A pesar del peligro de ese careo, a la finlandesa Johanna Sinisalo no parece haberle temblado el pulso con su novela ‘El núcleo del sol’, pero, por si acaso, ha optado por la variante ucrónica para situarse en un tiempo presente solo distorsionado por cierta deriva que ha cambiado la historia de su país: aunque hace tiempo que algunos pensadores venían intentando definir la posición idónea de la mujer en la comunidad, será en los años cuarenta del siglo XX cuando la sociedad finlandesa se aísle en un sistema totalitario en el que, en aras de una eusistocracia donde prime la salud de sus miembros, la mujer se convierta en un ser sumiso al servicio de las necesidades del hombre.

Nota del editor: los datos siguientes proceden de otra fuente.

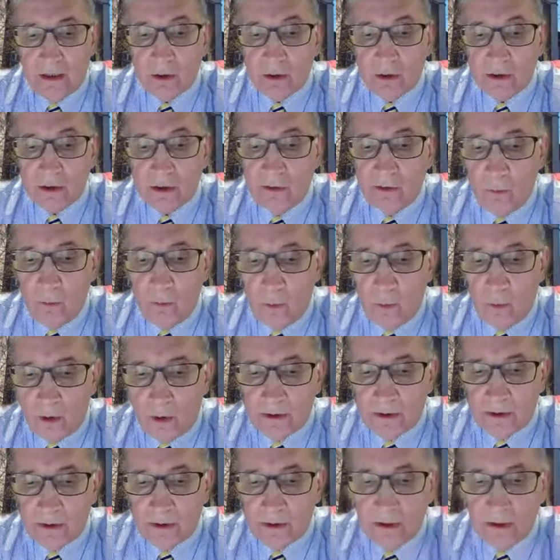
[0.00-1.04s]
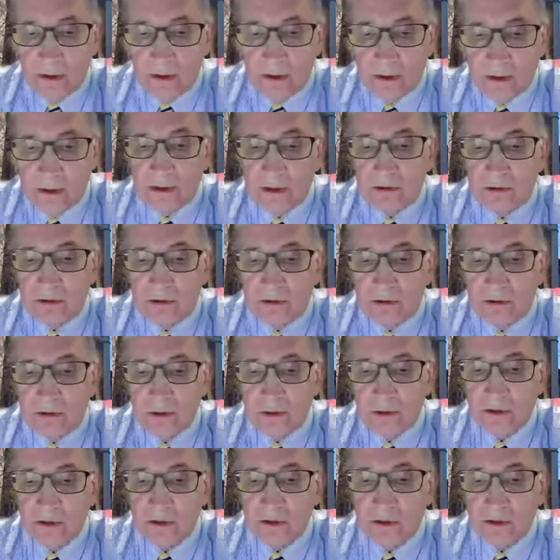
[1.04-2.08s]
Dr. Wong
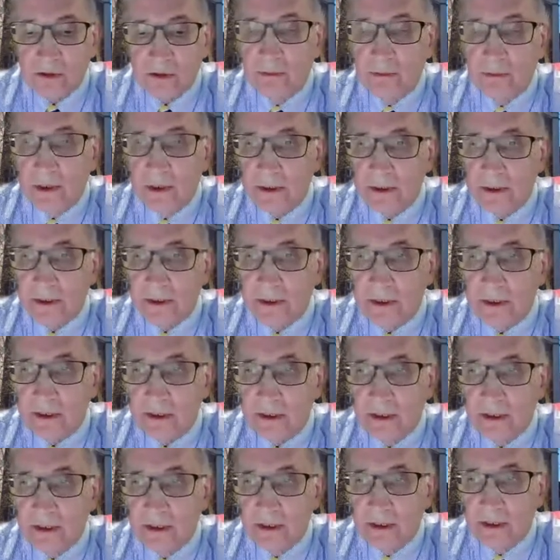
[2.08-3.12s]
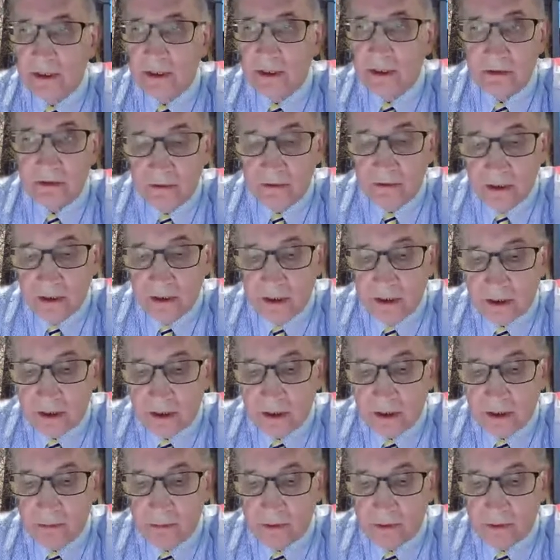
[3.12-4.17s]
introduces mobility as a
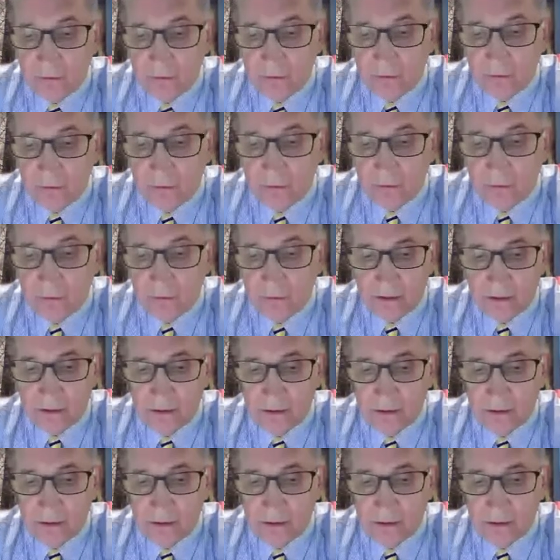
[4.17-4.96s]
vehicle performance.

Sinisalo intercala textos oficiales del régimen, de adiestramiento de las mujeres o históricos para explicar, de forma consistente, cómo es posible llegar a esa situación en la que la subespecie femenina queda dividida en femenimujeres y neutromujeres, o sus equivalentes coloquiales sacados de H.G. Wells: elois y morlocks. Las primeras son aquellas a las que, por su docilidad y actitud servil, se les permite procrear, realizándose así una selección que empezó como natural y pasó a convertirse en la base del sistema. Las segundas son los individuos fallidos que muestran tendencia a ser independientes y a los que no se les permite tener descendencia. Sinisalo redefine pues las herramientas de control, pasando de la acción sobre el embrión y el reflejo condicionado, esenciales en el mundo feliz de Huxley, a la simple criba genética.

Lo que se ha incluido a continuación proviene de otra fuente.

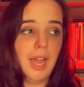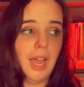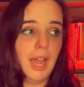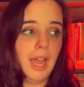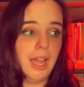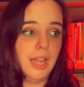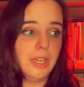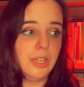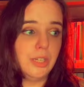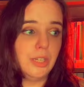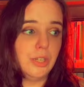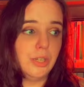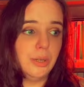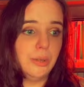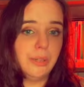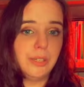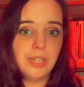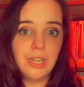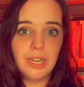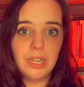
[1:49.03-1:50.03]
and
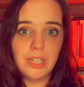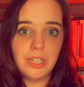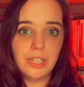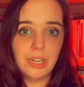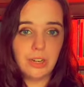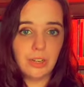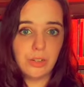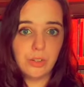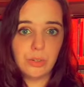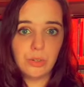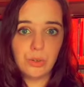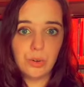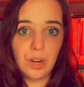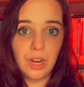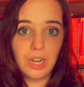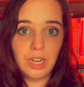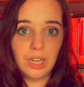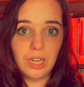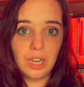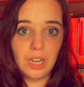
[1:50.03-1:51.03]
New Zealand and
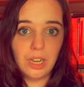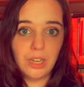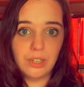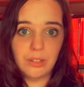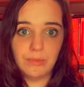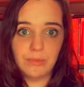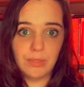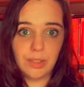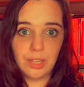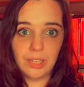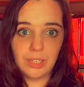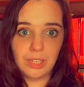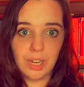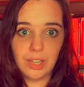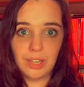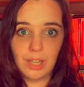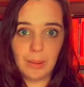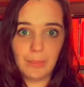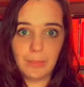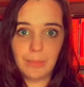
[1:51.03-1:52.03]
Australia and things
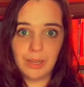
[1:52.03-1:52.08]
like that,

La protagonista, Vanna, es precisamente una de esas morlocks, pero ha decidido camuflarse imitando a su hermana, una verdadera eloi. Su inclinación al disfrute de la capsaicina, droga prohibida presente en las guindillas, la ha convertido en una yonqui dispuesta a traficar y a colaborar con un grupo marginal que pretende la liberación del individuo, y de la sociedad después, a través de las propiedades alucinógenas de la droga. La referencia no es aquí al soma, ese néctar de la felicidad que se consume en la famosa distopía de Huxley, sino a la mescalina, cuyas cualidades psicodélicas publicitaba el autor británico en ‘Las puertas de la percepción’.

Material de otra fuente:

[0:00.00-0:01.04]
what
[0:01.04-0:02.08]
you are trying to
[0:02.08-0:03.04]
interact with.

El impacto que conseguía Atwood con los uniformes de sus criadas no es ahora menor con la inquietante apariencia de barbies de las elois, siempre supeditadas a la consecución de su gran objetivo: lograr un marido en agria competencia con sus hermanas de clase. Las elois, como las criadas, pierden su nombre, y así como Defred mantiene la esperanza de encontrar a su hija y a su pareja, Vanna no se resigna a dar por muerta a su hermana, posible víctima de un violento marido. Estas alusiones a las obras de autores tan indiscutibles no deberían interpretarse, a pesar de todo, como parodia o préstamo, sino más bien como reconocimiento y, en todo caso, como un intento de síntesis un tanto forzado.
Pero, en definitiva, lo que corresponde a una distopía que se precie es hacer que el lector se pregunte: ¿cuánto de esto que me plantean es ya una realidad?, o ¿estamos abocados a ese futuro nefasto si no ponemos remedio? Esta historia, sin embargo, parece sugerirnos otra cuestión: ¿no es de ahí de donde venimos en realidad y a donde algunos quieren que regresemos?